§ **Exercise directions**:
Look for the line containing "[00:17:47.98 to 00:17:49.04]" and the line containing "What the speaker" in the entries below. Copy those two and all lines between them exactly, leaving out pictures.

[Records from a data source]
- - - - - - -
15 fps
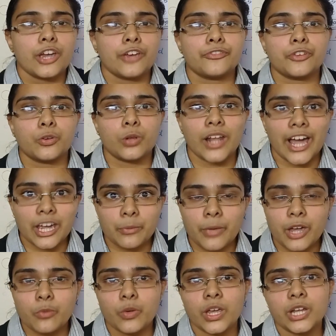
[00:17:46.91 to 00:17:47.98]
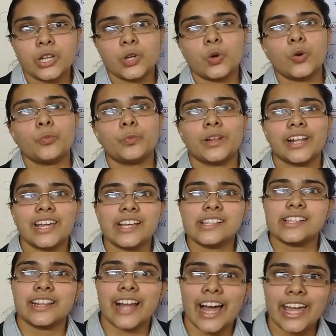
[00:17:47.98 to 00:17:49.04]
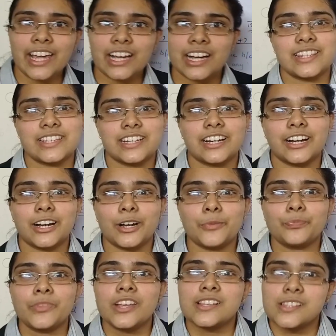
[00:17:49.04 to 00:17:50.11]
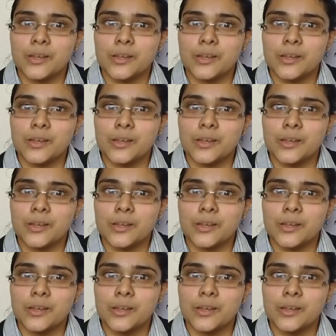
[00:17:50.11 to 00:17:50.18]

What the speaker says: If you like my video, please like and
- - - - - - -
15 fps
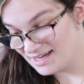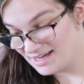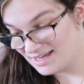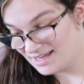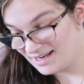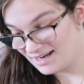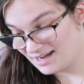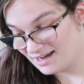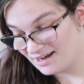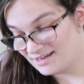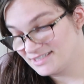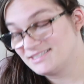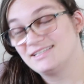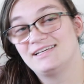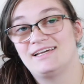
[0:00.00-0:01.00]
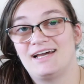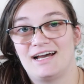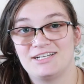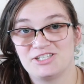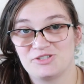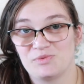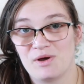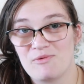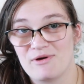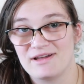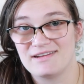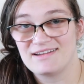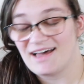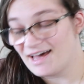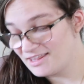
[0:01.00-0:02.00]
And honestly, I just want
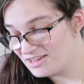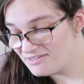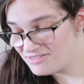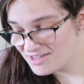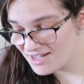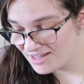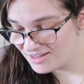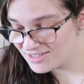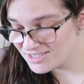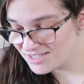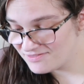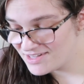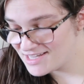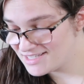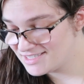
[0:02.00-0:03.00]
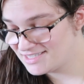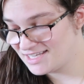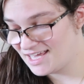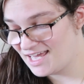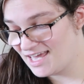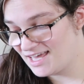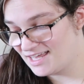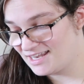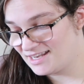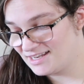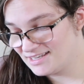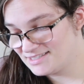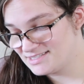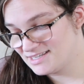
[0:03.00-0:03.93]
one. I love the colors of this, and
- - - - - - -
§ **Final answer**:
[00:17:47.98 to 00:17:49.04]
[00:17:49.04 to 00:17:50.11]
[00:17:50.11 to 00:17:50.18]

What the speaker says: If you like my video, please like and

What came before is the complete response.